## EXERCISE
Print the data below verbatim, minus images.

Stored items
··········

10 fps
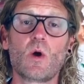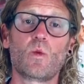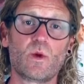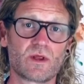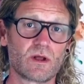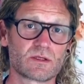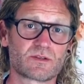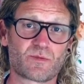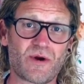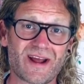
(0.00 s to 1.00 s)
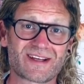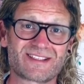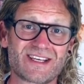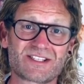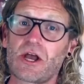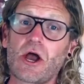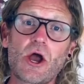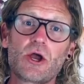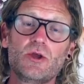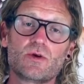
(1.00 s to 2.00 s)
with lots of practice,
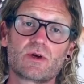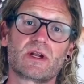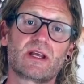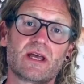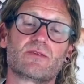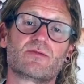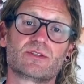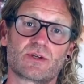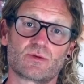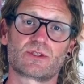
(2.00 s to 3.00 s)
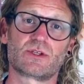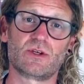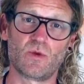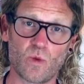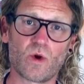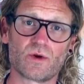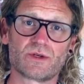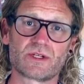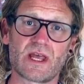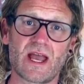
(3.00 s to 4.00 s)
you're going to get the results that you want
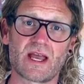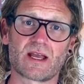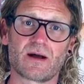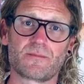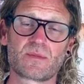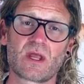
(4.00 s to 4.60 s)
to the haircut.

··········

## EXERCISE RESPONSE
10 fps
(0.00 s to 1.00 s)
(1.00 s to 2.00 s)
with lots of practice,
(2.00 s to 3.00 s)
(3.00 s to 4.00 s)
you're going to get the results that you want
(4.00 s to 4.60 s)
to the haircut.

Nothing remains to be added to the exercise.